Thousands of people have signed an open letter to the federal government asking it not to proceed with the current plan. The Australian Conservation Foundation is behind the letter, which has garnered more than 5000 signatures, addressing Minister for Resources Senator Matt Canavan.
Nuclear Free Campaigner Dave Sweeney has labelled the process “deeply flawed and irresponsible”. “The current federal waste plan lacks key information of such important things as waste acceptance criteria, who would manage any facility and transport methods and routes,” Mr Sweeney said.
“It also fails to make any credible case for doubling handling the long lived intermediate level waste (ILW). “The vast majority of this ILW waste is currently securely stored above ground at the ANSTO Lucas Heights facility in southern Sydney, but the federal Department want to re-locate this above ground storage in regional SA – pending future disposal via a yet to fund or identified place or process.

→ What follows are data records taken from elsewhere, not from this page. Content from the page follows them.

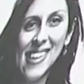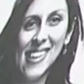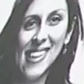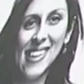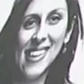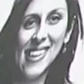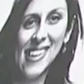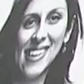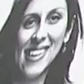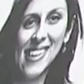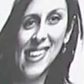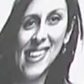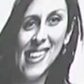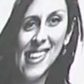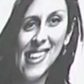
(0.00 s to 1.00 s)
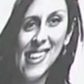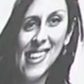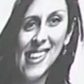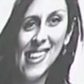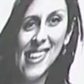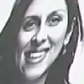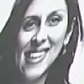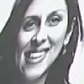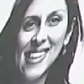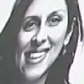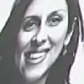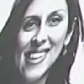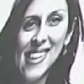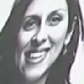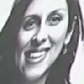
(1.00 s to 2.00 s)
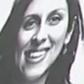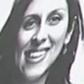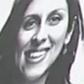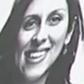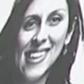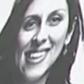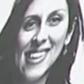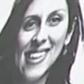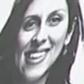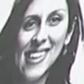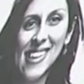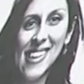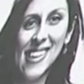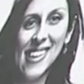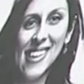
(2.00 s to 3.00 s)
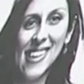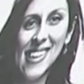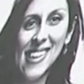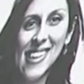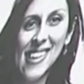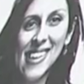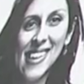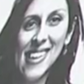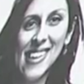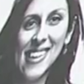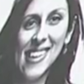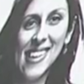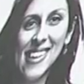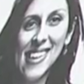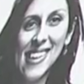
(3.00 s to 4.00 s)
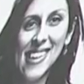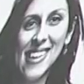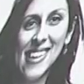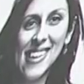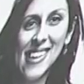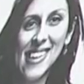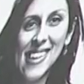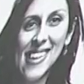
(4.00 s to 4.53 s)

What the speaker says: No words are spoken by the person on screen.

“There is a real risk this waste will become stranded at any future SA site.”
The Department of Industry, Innovation and Science is encouraging interested people who haven’t done so already, to have their say on the proposed National Radioactive Waste Management Facility.
The department is consulting with two South Australian communities who live near three potential sites volunteered by landowners – two near Kimba and one near Hawker.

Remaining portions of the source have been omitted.